Task to carry out | Repeat all the lines below exactly, but omit the pictures.
Top of Entries provided
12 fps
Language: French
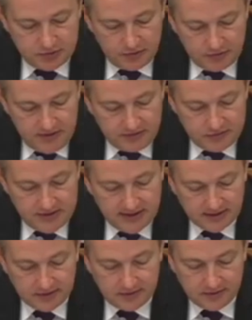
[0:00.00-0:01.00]
je voulais vous
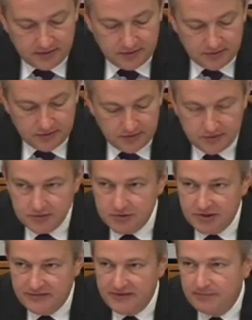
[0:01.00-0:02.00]
dire que
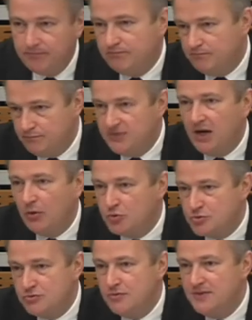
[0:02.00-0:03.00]
j'avais bien
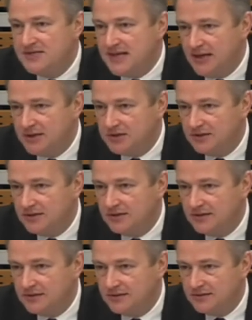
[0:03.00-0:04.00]
reçu le message,
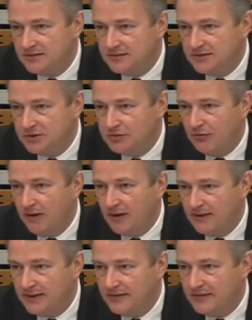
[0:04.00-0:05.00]
qui je
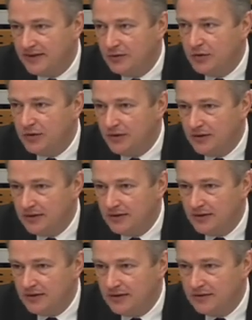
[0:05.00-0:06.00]
crois était le cœur
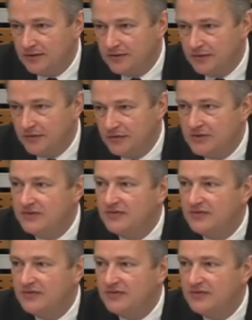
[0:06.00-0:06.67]
de vos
Bottom of Entries provided
Response area |
12 fps
Language: French
[0:00.00-0:01.00]
je voulais vous
[0:01.00-0:02.00]
dire que
[0:02.00-0:03.00]
j'avais bien
[0:03.00-0:04.00]
reçu le message,
[0:04.00-0:05.00]
qui je
[0:05.00-0:06.00]
crois était le cœur
[0:06.00-0:06.67]
de vos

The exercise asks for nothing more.